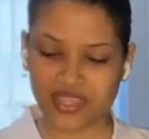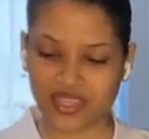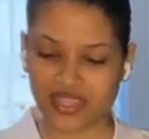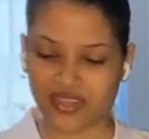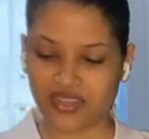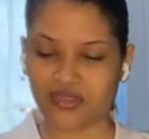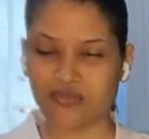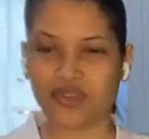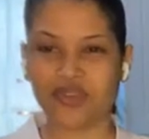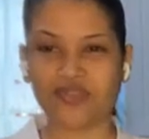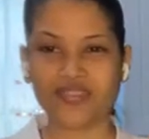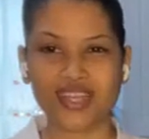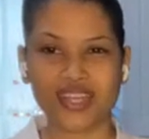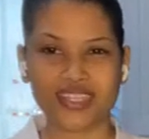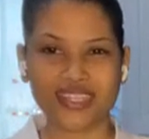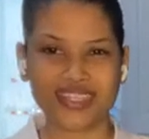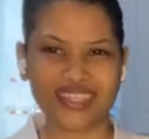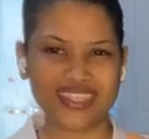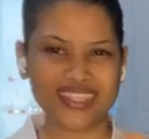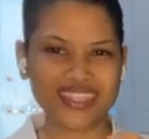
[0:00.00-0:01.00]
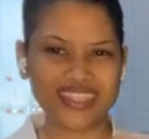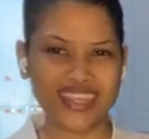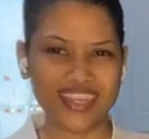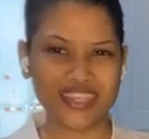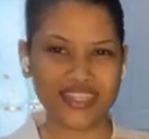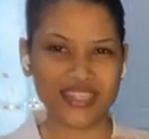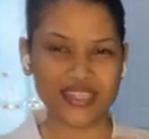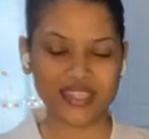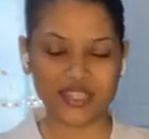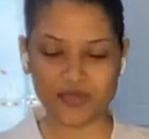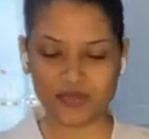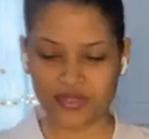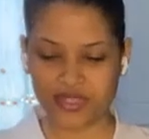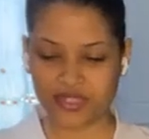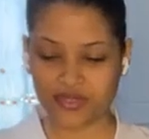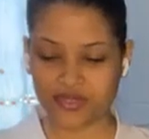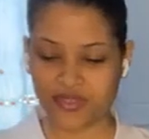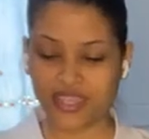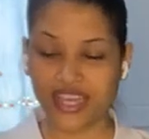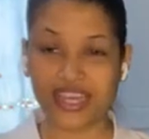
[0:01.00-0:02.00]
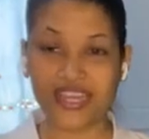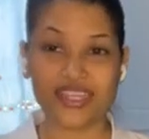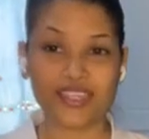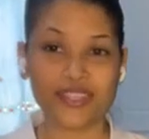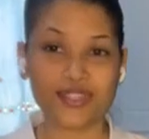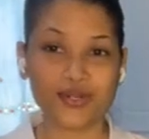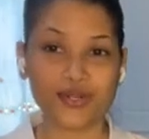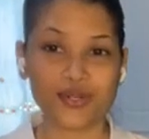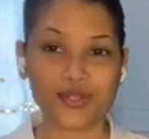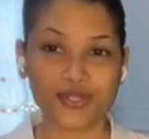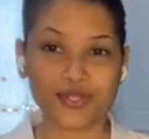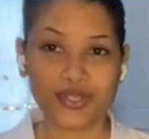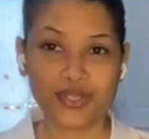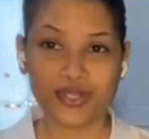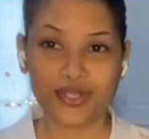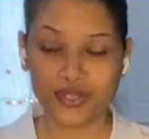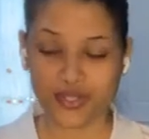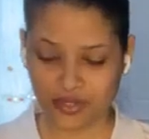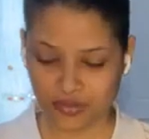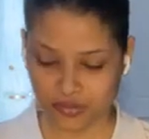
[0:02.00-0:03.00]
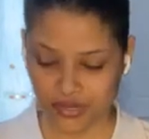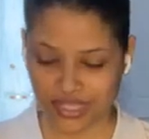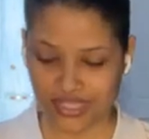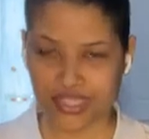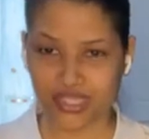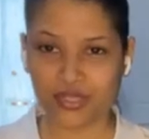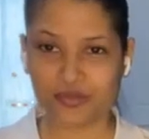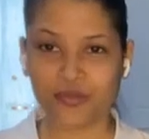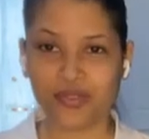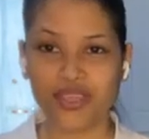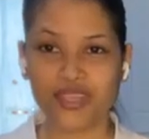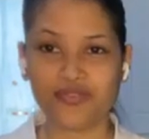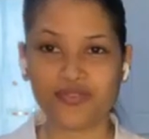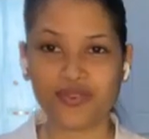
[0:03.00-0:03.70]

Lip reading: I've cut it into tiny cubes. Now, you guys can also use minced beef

+++++

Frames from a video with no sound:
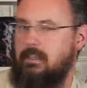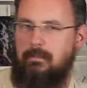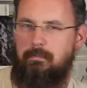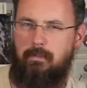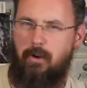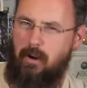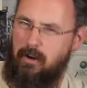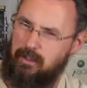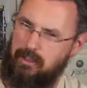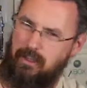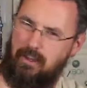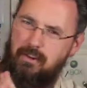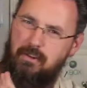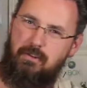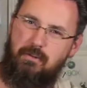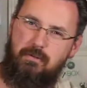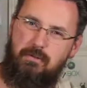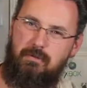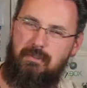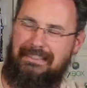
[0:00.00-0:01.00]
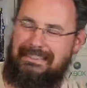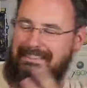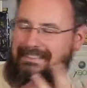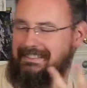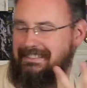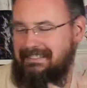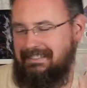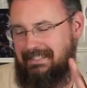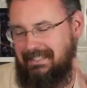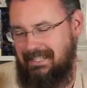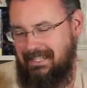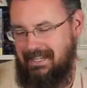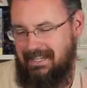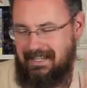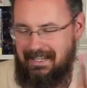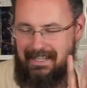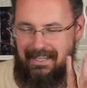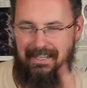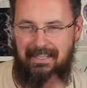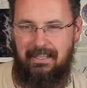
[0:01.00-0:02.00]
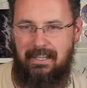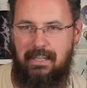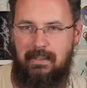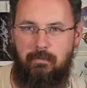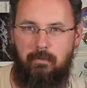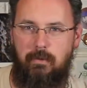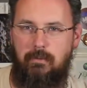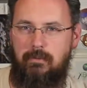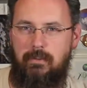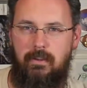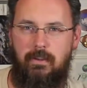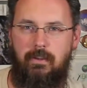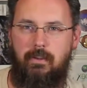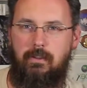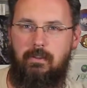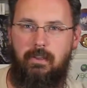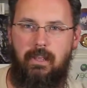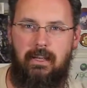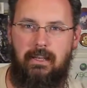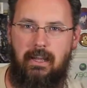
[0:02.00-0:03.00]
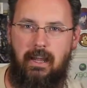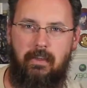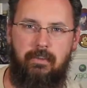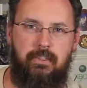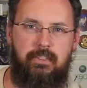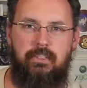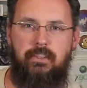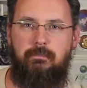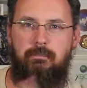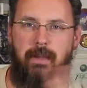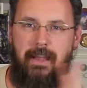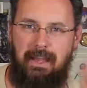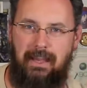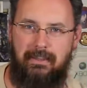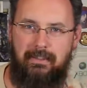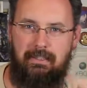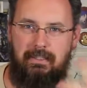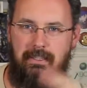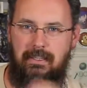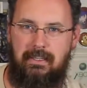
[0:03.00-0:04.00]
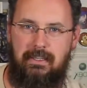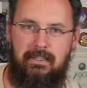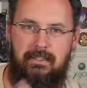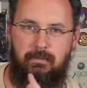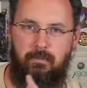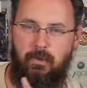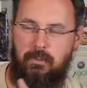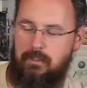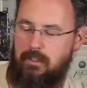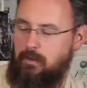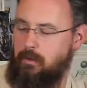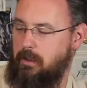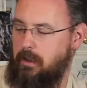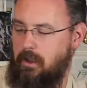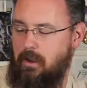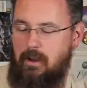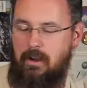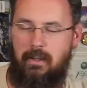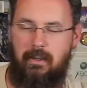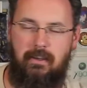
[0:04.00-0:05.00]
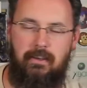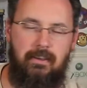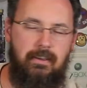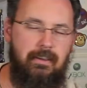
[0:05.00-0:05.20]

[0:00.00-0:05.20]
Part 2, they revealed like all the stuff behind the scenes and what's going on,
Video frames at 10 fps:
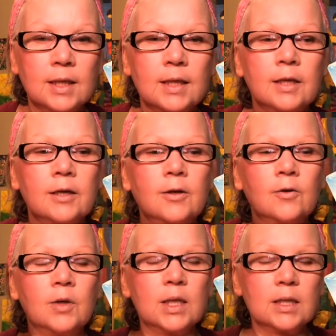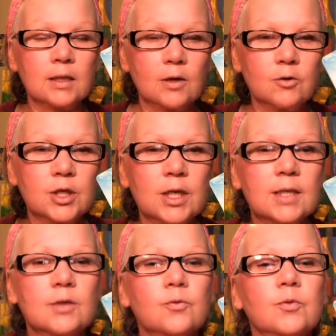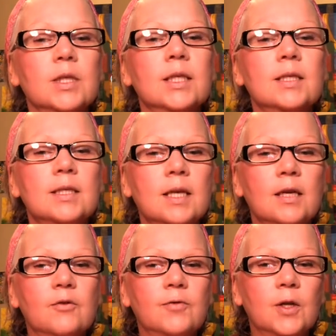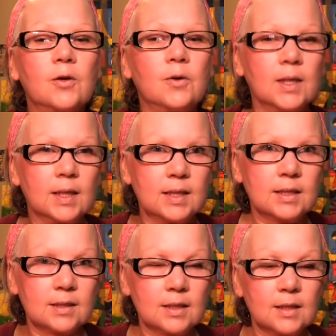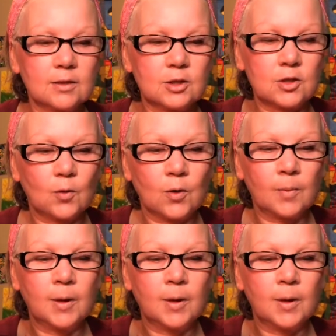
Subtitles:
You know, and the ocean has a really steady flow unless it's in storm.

+++++

*What this task involves*. The answer must be the part of the records that opens with the line containing "Frames from a" and closes with the line containing "Video frames at", reproduced exactly, with no pictures.

*Response box*.
Frames from a video with no sound:
[0:00.00-0:01.00]
[0:01.00-0:02.00]
[0:02.00-0:03.00]
[0:03.00-0:04.00]
[0:04.00-0:05.00]
[0:05.00-0:05.20]

[0:00.00-0:05.20]
Part 2, they revealed like all the stuff behind the scenes and what's going on,
Video frames at 10 fps:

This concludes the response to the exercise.